Just caught the 11.59 Stansted "Express", which should have just connected me to the Victoria Tube (Underground) line before it does its the usual half-after-midnight shutdown (when IS Ken Livingstone going to do something about this?), had it not sat for 15 minutes or so in the middle of nowhere. (No idea why - the driver did make an announcement, but it was unintelligible).
So, to the joys of the N73 night bus, to be caught from the middle of a dodgy industrial estate at Tottenham Hale. But yes, it was a joy.
First, there was the Korean Elvis impersonator, with, if not in a biblical sense - although not for want of his trying - the American "from LA", dressed as Dorothy from the Wizard of Oz. (Not a look I'd recommend, overall if you're over 40 and have a really bad blonde dye job.)
Then, there was the sailor from Plymouth who sat beside me and tried to chat, but whose muscle control was so far gone that at each stop he slowly slid from view along the mixture of chewing gum and general grime on the seat, ending up crouched on his haunches, swaying gently, but politely trying very hard not to brush against me.

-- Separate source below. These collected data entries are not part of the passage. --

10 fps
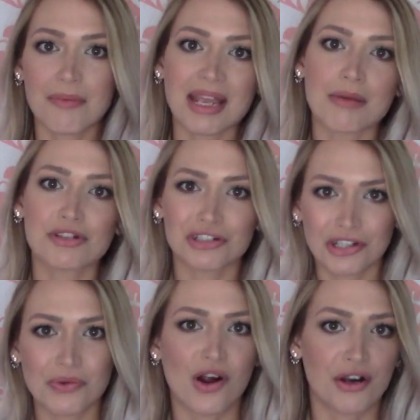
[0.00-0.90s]
I mean, I'm sure
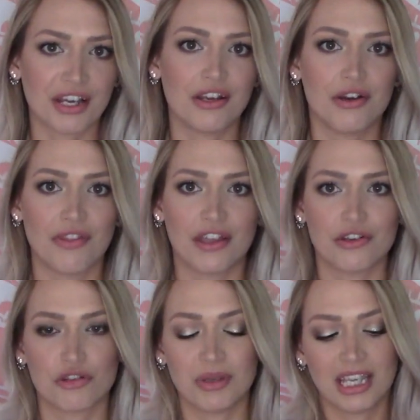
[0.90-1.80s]
you already know that
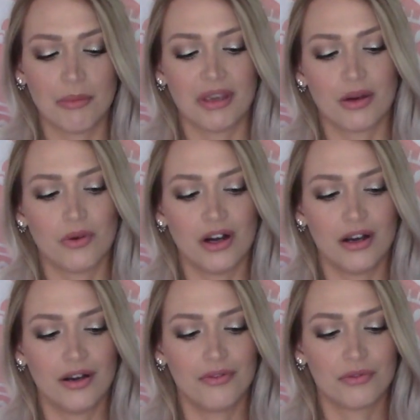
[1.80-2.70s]
you should be keeping a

Then there was the sober soldier-boy (had to be with that haircut), grimly hanging on to his temper after copping an elbow to the head from a drunk who really didn't look like he should be able to stand, and the bloke who'd fancied his chances for the evening, until his "date" had caught a nightbus 40 minutes in the wrong direction, so now they were heading, he hoped, on the route to her bedroom. Whether she intended the mistake I don't know - a 50/50. But certainly his ardour was cooling by the minute.
The woman behind me who'd said in an ominous tone "I feel sick" didn't throw up, so it was a successful return to the old home town. And I was reminded why I love living here - all of life is at your side, if not in your lap.






Article comments
1 - Victor Lana
Natalie,
I am a New Yorker who LOVES London. I spent a good deal of time there in the 80s, and was last there in 1994. I miss it a great deal. I love the smells of London (including the deisel fumes), the dampness of the air in summer and the cold wet of the winter.
I love NYC, but London holds a special place for me. I liked lingering in Leiscester, moving up along the side streets and going to clubs on Greek Street and the like. Spent many nights in The Wag (is it still there?). One memorable night there included Oingo Boingo and a girl I loved. Ah, the 80s.
So, enjoy old London town, Natalie, for all it has to offer. Cheers!
2 - Natalie Bennett
Hi Victor,
Thanks - it is a great city. If you haven't been here since '94 you should come back - it has come a long way in the past decade. They're even finally doing up the Tube, the buses and the river!